In the fast-paced world of E-commerce, inventory data is a goldmine of insights waiting to be unearthed. Imagine an online retailer with thousands of products, each with their own unique attributes, stock levels, and sales history. By efficiently ingesting and analyzing this inventory data, the retailer can optimize stock levels, predict demand, and make informed decisions to drive growth and profitability. As data volumes continue to grow and the complexity of data sources increases, the importance of efficient data ingestion becomes even more critical.

With advancements in artificial intelligence (AI) and machine learning (ML), the demand for real-time and accurate data ingestion has reached new heights. AI and ML models, require a constant feed of high-quality data to train, adapt, and deliver accurate insights and predictions.
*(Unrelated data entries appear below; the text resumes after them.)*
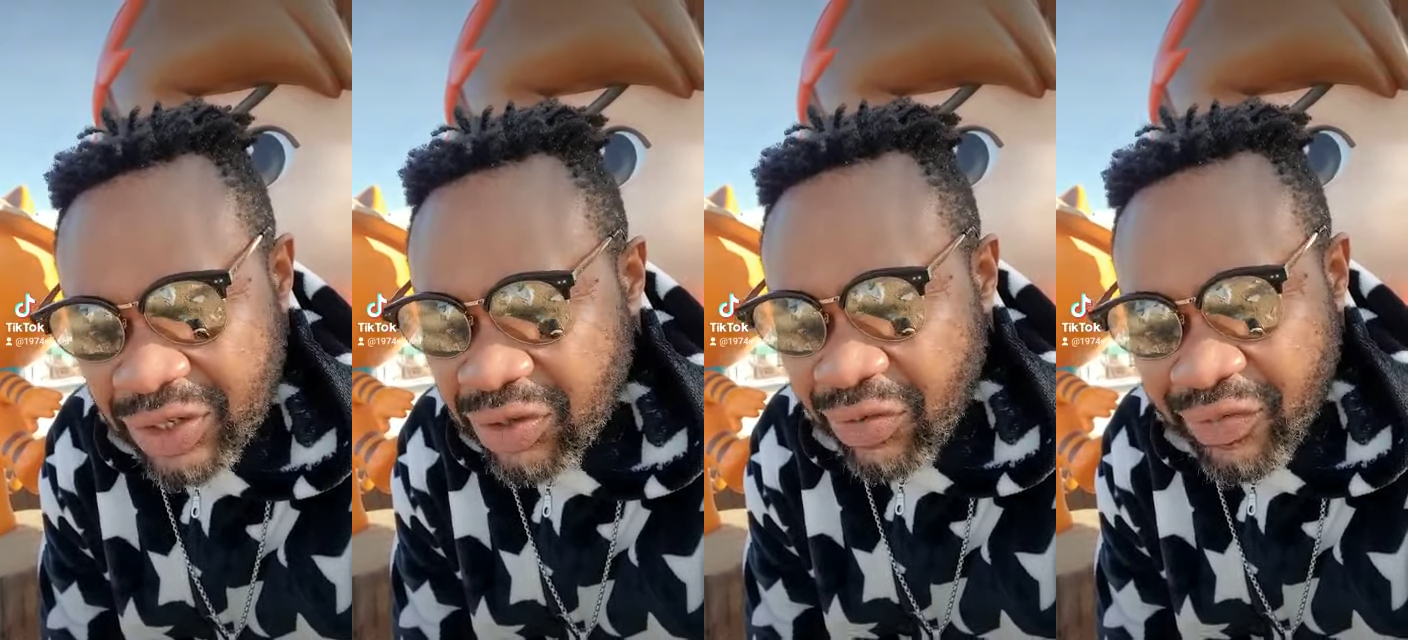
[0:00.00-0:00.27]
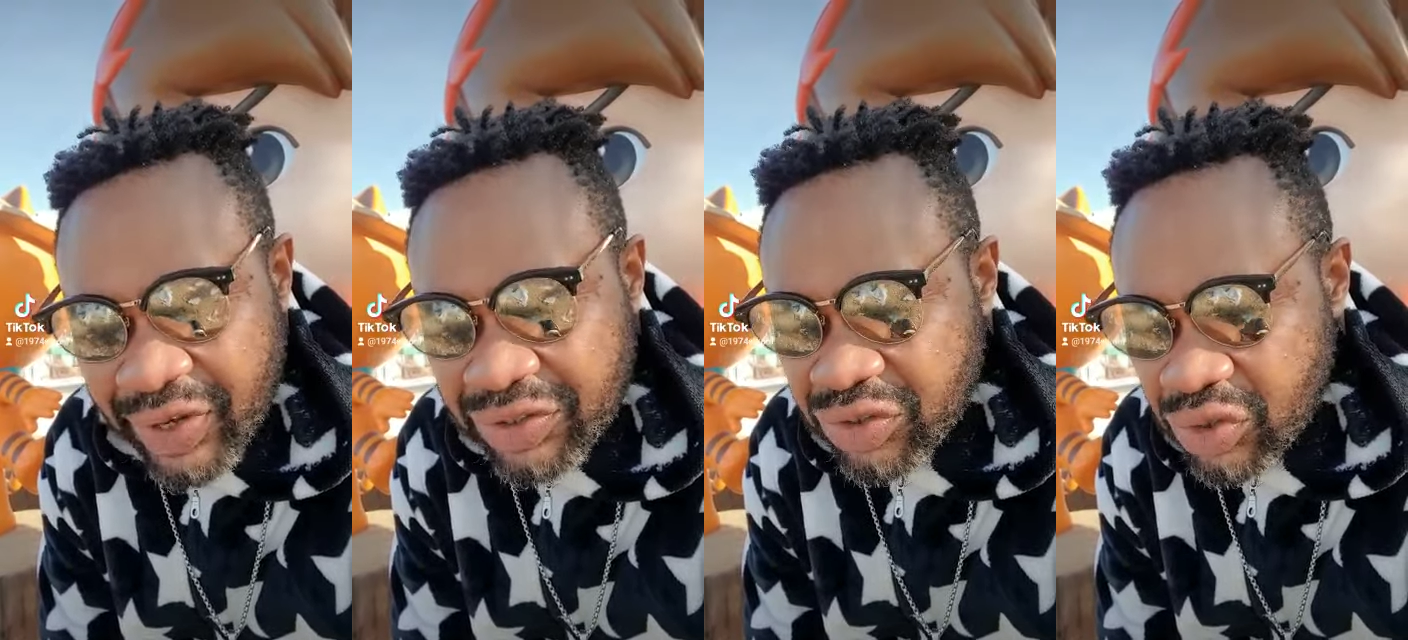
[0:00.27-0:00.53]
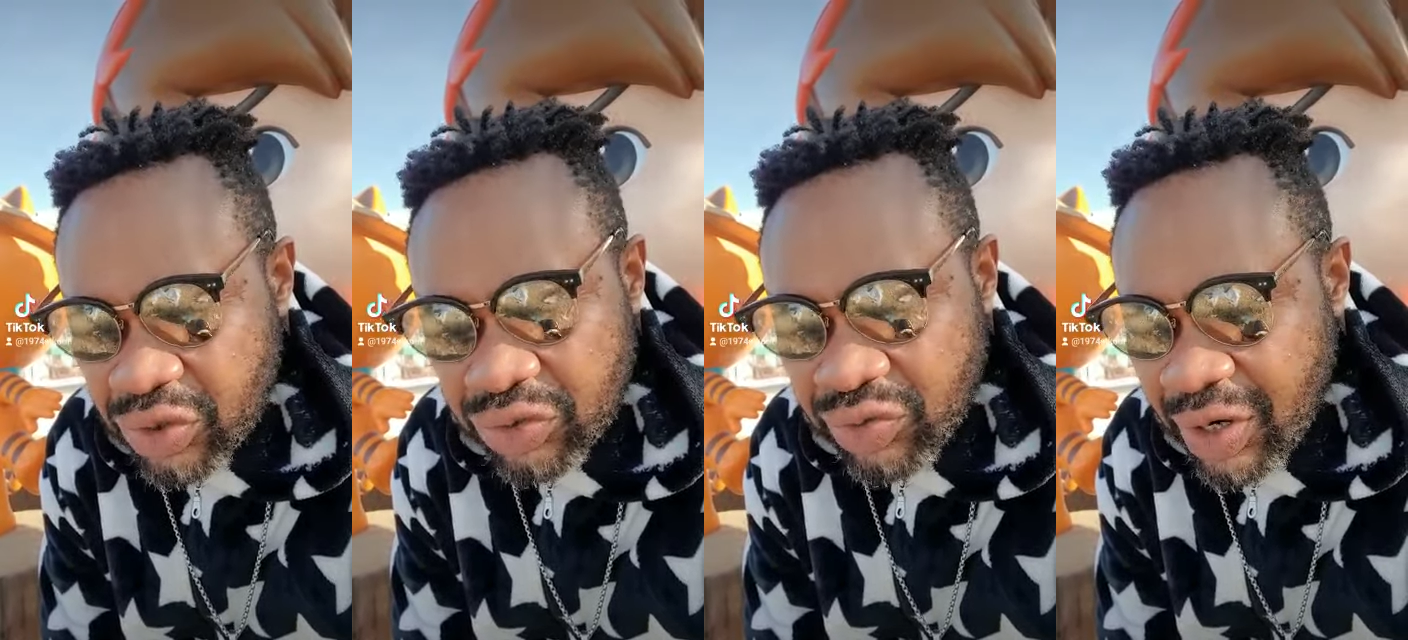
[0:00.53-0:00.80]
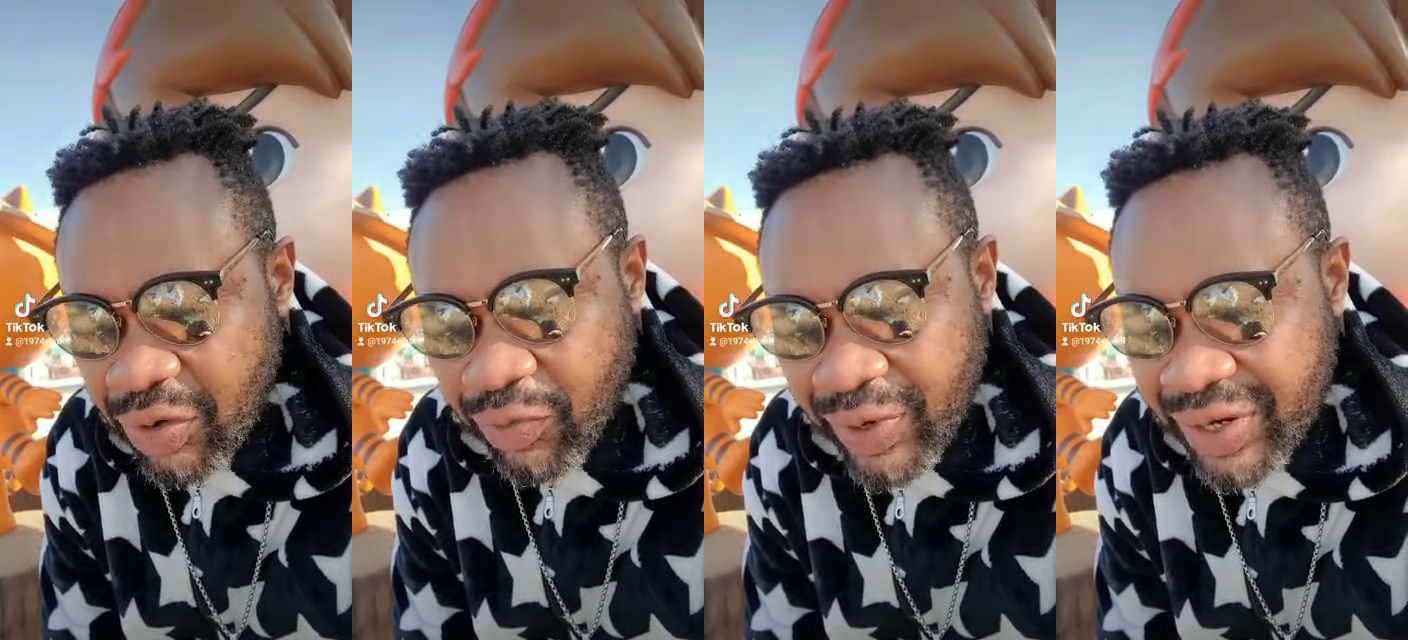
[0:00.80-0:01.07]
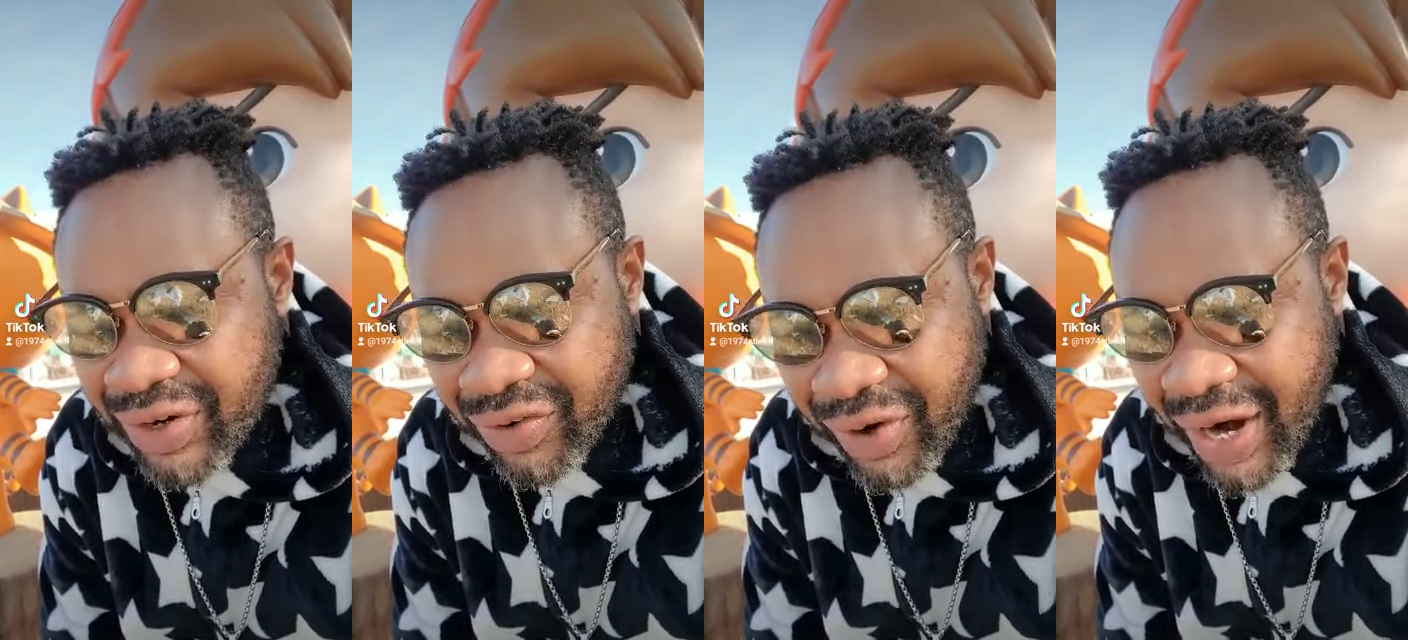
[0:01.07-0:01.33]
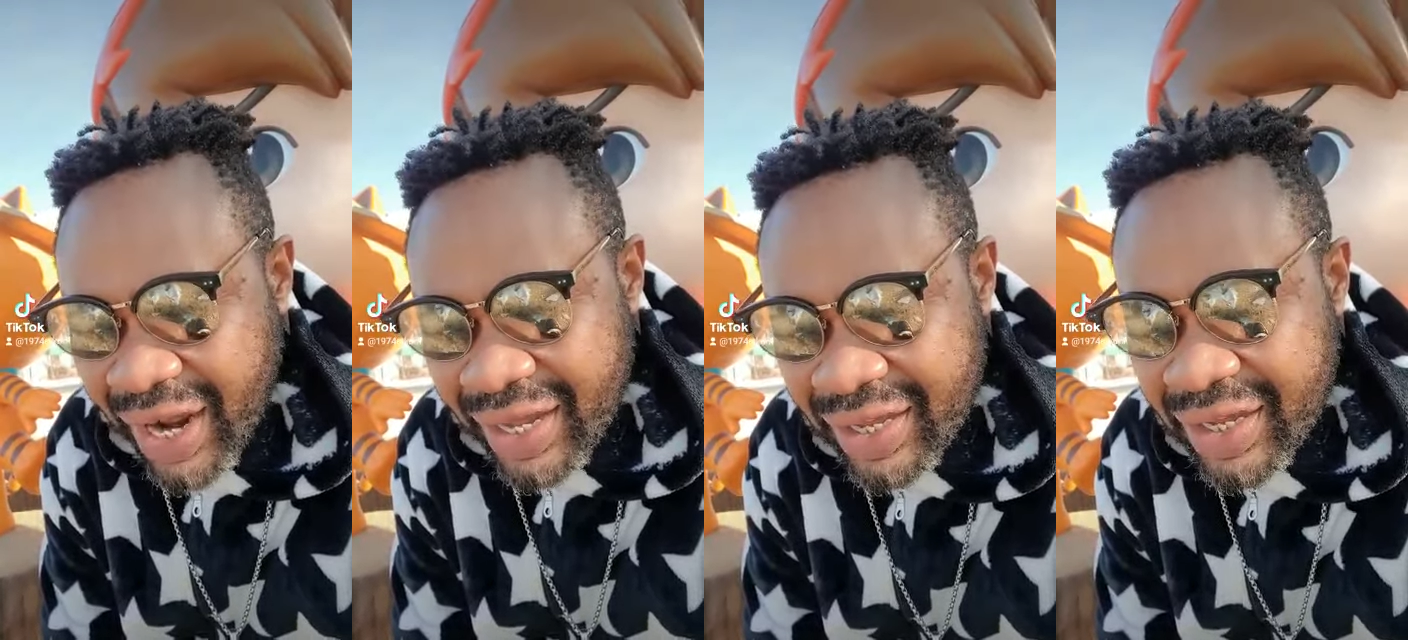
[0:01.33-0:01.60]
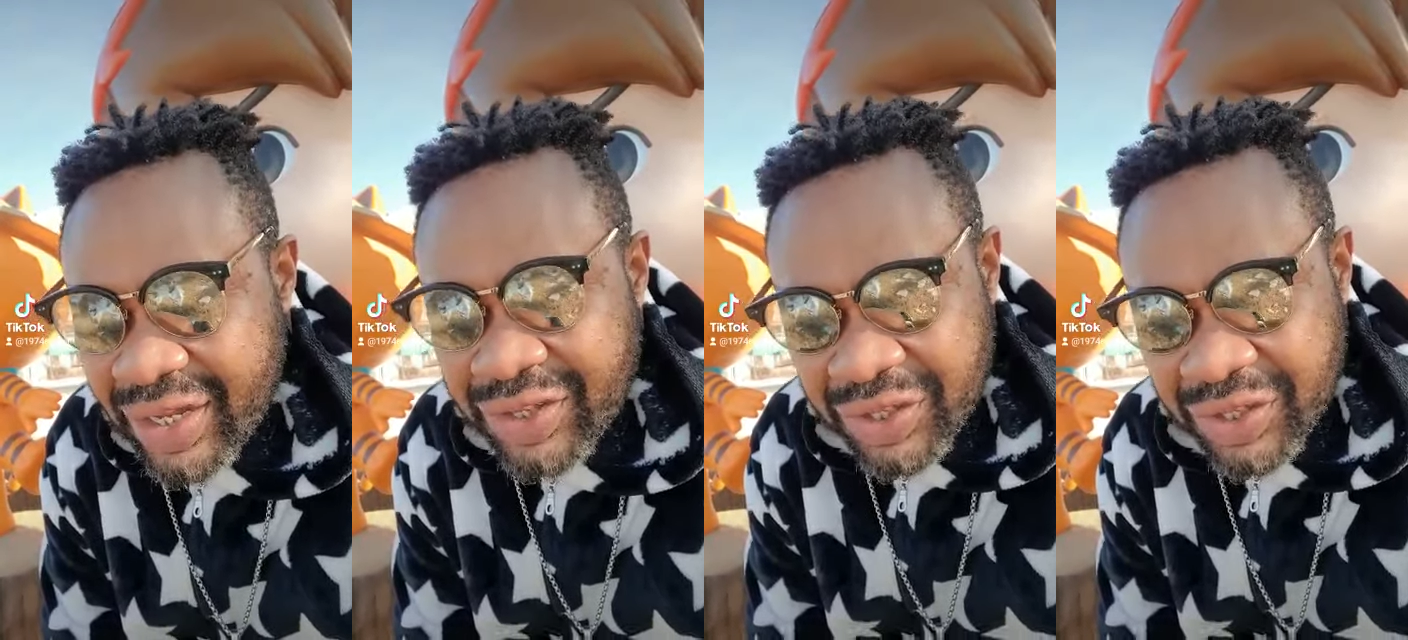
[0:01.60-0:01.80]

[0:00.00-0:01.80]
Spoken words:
none of your children will cry.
Consequently, organizations must prioritize robust data ingestion strategies to harness the full potential of their data assets and stay competitive in the AI-driven era.

Challenges with Existing Data Ingestion Mechanisms

While platforms like Snowflake offer powerful data warehousing capabilities, the native data ingestion methods provided by Snowflake, such as Snowpipe and the COPY command, often face limitations that hinder scalability, flexibility, and efficiency.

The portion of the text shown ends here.